Fig. 11: RV protein synthesis in IFN challenge experiments. Vero (A) or MDBK cells (B) were infected as described in Fig. 8, and cultures were treated with 0, 50, 150, 500 and 2,000 IU (A) or 0, 50, 150, 175, 500 IU of IFN-α (B). Cells were harvested 2 days post infection and extracts were analysed by western blot. RV N protein was detected using a serum raised against RV (S50). (C) Western blot analysis of BRSV NS protein expression in Vero cells infected with VB bNS1 and VB bNS2. Cells were treated with 0, 50 or 150 IU of IFN-α directly after seeding, and harvested 2 days post infection. NS1 protein was detected using an antibody recognizing the HA-tag (Y-11). For detection of NS2, an antibody recognizing the FLAG-tag (M2) was used.

To rule out the possibility that the addition of the HA- or FLAG-tag to NS1 and NS2, respectively, influences their function(s) in the viral life cycle, recombinant BRSVs expressing either NS1ha or NS2fl were generated (BRSV ha and BRSV fl, respectively; Fig. 12A).

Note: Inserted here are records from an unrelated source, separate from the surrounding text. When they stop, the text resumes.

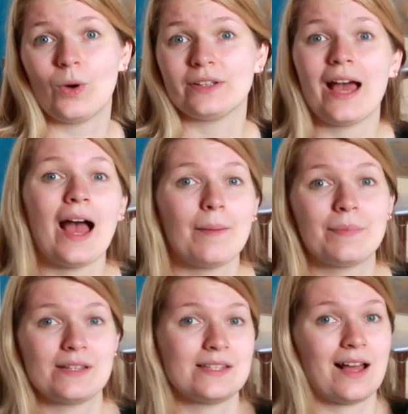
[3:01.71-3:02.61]
what
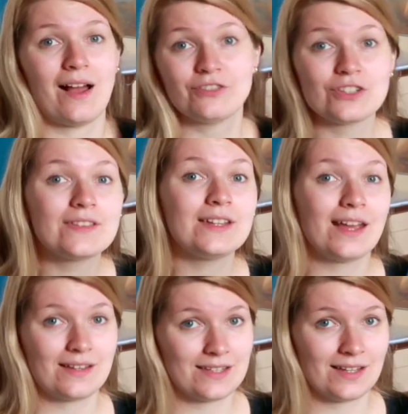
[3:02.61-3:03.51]
happened after the
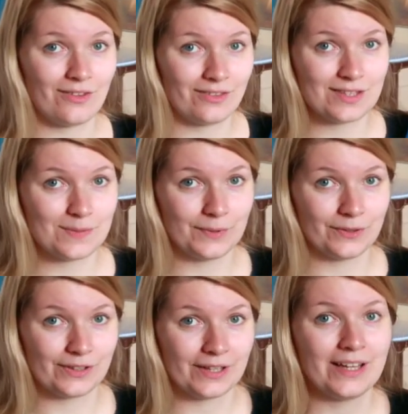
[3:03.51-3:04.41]
ending of this
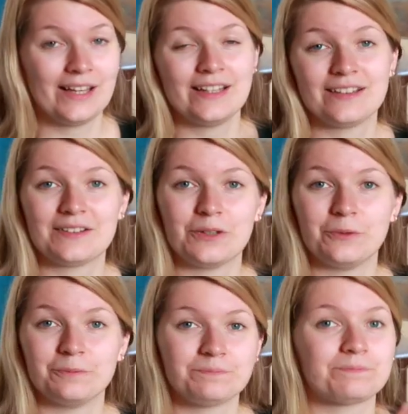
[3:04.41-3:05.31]
book.
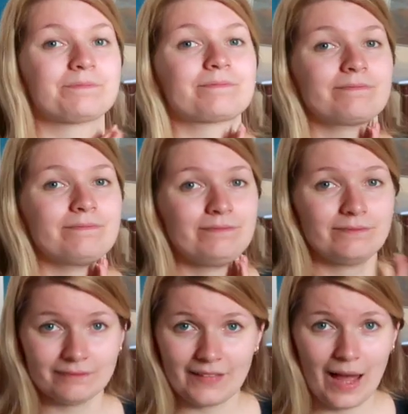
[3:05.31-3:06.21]
So
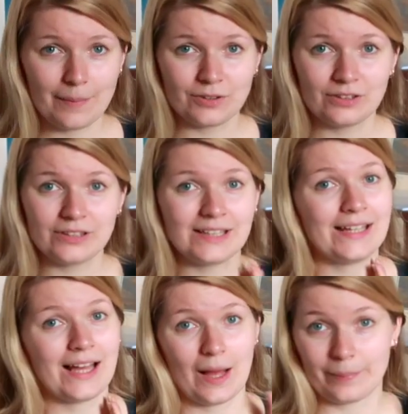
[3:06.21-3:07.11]

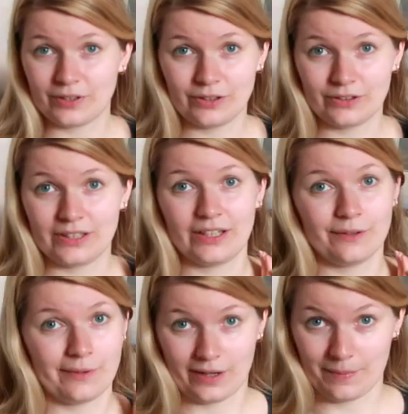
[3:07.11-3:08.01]
absolutely,
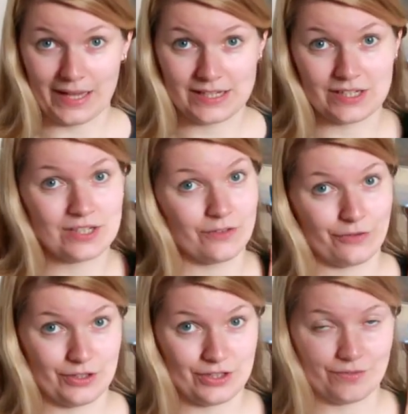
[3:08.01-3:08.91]
absolutely recommended,
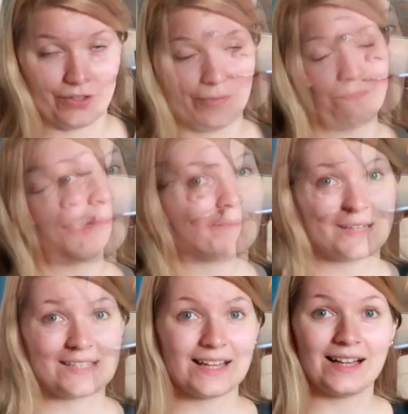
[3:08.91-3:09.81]
first of all.
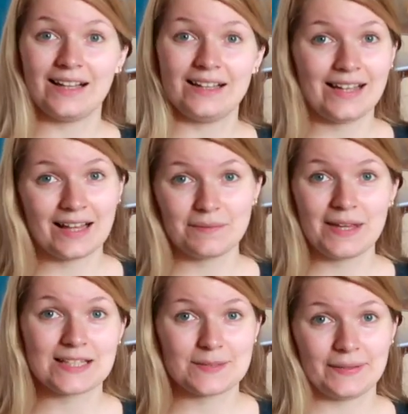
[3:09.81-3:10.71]
But let
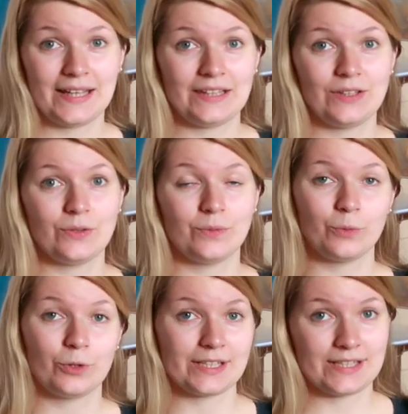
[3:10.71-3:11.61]
me explain you
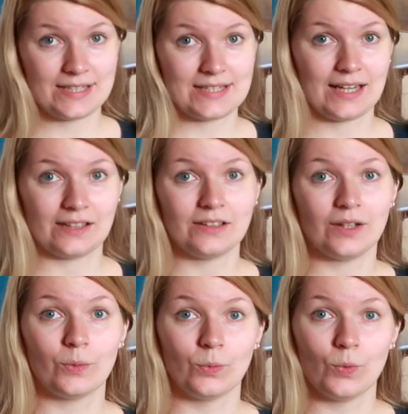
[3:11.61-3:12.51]
more in
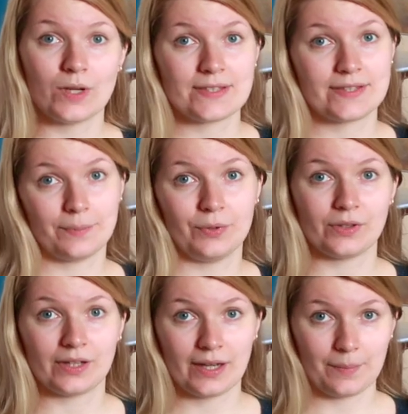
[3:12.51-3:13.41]
detail what's the
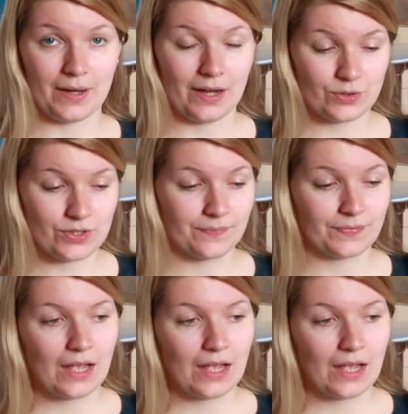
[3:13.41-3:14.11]
book about.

Both recombinant BRSVs were recovered by cotransfection of BSR T7/5 cells with BRSV full- length cDNA with support plasmids encoding BRSV N, P, L, and M2 genes as described in 2-4, and synthesis of the tagged NS proteins was monitored by Western blotting (Fig. 12B).

Fig. 12: IFN resistance of rBRSVs expressing tagged BRSV NS genes is not altered. (A) Genomes of rBRSV expressing NS1ha (BRSV ha) or NS2fl (BRSV fl). (B) Western blot analysis of cell lysates from Vero cells infected with BRSV ha and BRSV fl. NS1ha was detected using an antibody recognizing the HA-tag (Y- 11). NS2fl was recognized by an antibody raised against the synthetic FLAG epitope (M2). (C) Vero or MDBK cells infected at an MOI of 0.1 with BRSV wt, BRSV ha, or BRSV fl were incubated with the indicated amounts of recombinant IFN-α directly after seeding. Infectious titers were determined 3 days post infection. Results are shown as fold reduction in viral titer and represent the mean values of two independent experiments.

IFN challenge experiments were performed in Vero and MDBK cells to determine the protective capacity of the modified NS proteins towards exogenous IFN. As expected, no difference in IFN resistance was observed for BRSV ha or BRSV fl when compared with wt BRSV (Fig. 13). We therefore conclude that the addition of a protein tag to either NS protein does not compromise its IFN antagonist function in the context of a viral infection.